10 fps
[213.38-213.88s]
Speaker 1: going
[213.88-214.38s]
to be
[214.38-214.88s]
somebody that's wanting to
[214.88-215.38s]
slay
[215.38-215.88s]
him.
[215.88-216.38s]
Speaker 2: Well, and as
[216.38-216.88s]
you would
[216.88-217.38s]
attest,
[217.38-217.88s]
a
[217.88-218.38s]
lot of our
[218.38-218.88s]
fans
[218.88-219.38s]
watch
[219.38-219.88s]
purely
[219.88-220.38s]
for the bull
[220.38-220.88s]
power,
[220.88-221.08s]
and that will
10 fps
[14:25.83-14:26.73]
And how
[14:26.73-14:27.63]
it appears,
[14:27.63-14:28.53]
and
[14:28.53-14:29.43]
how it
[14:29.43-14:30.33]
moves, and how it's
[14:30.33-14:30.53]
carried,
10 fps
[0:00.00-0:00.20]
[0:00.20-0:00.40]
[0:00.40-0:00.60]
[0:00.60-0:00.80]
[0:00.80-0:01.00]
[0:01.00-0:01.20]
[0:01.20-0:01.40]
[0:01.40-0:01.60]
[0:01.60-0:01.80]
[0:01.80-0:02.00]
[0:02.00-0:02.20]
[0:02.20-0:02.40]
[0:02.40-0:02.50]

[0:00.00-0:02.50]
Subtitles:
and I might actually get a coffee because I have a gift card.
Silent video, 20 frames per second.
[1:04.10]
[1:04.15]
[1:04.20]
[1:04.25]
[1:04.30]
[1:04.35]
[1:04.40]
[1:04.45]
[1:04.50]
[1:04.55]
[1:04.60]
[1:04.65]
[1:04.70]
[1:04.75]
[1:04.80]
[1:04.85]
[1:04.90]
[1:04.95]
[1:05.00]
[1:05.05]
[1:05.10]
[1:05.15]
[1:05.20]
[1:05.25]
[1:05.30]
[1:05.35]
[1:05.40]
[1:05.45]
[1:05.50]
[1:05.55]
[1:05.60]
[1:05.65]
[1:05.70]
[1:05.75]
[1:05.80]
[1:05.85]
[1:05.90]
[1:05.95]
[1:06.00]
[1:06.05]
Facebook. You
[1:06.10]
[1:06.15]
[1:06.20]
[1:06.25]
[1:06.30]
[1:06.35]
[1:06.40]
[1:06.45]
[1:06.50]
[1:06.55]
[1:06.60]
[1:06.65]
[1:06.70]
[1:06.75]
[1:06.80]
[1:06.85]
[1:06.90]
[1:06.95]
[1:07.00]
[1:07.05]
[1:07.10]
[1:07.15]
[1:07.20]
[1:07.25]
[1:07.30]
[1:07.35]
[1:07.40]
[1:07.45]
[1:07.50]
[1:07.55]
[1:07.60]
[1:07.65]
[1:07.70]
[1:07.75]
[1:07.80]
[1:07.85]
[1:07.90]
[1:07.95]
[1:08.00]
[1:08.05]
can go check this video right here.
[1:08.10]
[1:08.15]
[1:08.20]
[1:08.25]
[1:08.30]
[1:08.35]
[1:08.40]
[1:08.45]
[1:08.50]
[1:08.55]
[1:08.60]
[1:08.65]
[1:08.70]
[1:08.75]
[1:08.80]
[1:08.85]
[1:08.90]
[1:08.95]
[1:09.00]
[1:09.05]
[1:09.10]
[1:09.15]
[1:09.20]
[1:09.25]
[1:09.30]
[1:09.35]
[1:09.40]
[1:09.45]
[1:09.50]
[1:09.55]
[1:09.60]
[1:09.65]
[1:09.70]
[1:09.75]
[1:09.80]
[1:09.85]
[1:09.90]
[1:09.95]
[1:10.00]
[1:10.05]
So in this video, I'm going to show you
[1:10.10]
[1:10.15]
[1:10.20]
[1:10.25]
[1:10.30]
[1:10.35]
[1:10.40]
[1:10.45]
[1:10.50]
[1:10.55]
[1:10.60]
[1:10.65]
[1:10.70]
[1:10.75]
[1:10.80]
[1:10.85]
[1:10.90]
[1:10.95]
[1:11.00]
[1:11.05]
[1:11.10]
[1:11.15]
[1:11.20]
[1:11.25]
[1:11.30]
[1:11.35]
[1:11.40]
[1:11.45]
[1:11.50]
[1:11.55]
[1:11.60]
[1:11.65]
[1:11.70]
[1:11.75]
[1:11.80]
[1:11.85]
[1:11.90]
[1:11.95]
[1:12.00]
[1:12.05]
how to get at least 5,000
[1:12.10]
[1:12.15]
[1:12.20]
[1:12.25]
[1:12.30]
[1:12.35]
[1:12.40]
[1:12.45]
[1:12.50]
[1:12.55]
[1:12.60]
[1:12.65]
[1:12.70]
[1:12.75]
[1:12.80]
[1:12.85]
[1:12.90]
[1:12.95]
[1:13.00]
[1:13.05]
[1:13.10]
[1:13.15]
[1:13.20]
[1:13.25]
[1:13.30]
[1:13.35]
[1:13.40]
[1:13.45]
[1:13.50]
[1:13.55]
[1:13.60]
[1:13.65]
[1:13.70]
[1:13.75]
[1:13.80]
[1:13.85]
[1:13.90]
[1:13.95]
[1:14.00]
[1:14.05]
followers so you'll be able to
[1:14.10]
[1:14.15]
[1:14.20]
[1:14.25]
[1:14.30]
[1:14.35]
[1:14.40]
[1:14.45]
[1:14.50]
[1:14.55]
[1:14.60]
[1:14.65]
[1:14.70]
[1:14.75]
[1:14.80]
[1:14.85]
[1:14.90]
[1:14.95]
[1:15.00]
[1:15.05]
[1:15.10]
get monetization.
--*--
▸ **What you need to do**: Nothing but an exact copy of the lines from the first one above through the line holding "[0:01.60-0:01.80]" should be returned.

▸ **Task answer**:
10 fps
[213.38-213.88s]
Speaker 1: going
[213.88-214.38s]
to be
[214.38-214.88s]
somebody that's wanting to
[214.88-215.38s]
slay
[215.38-215.88s]
him.
[215.88-216.38s]
Speaker 2: Well, and as
[216.38-216.88s]
you would
[216.88-217.38s]
attest,
[217.38-217.88s]
a
[217.88-218.38s]
lot of our
[218.38-218.88s]
fans
[218.88-219.38s]
watch
[219.38-219.88s]
purely
[219.88-220.38s]
for the bull
[220.38-220.88s]
power,
[220.88-221.08s]
and that will
10 fps
[14:25.83-14:26.73]
And how
[14:26.73-14:27.63]
it appears,
[14:27.63-14:28.53]
and
[14:28.53-14:29.43]
how it
[14:29.43-14:30.33]
moves, and how it's
[14:30.33-14:30.53]
carried,
10 fps
[0:00.00-0:00.20]
[0:00.20-0:00.40]
[0:00.40-0:00.60]
[0:00.60-0:00.80]
[0:00.80-0:01.00]
[0:01.00-0:01.20]
[0:01.20-0:01.40]
[0:01.40-0:01.60]
[0:01.60-0:01.80]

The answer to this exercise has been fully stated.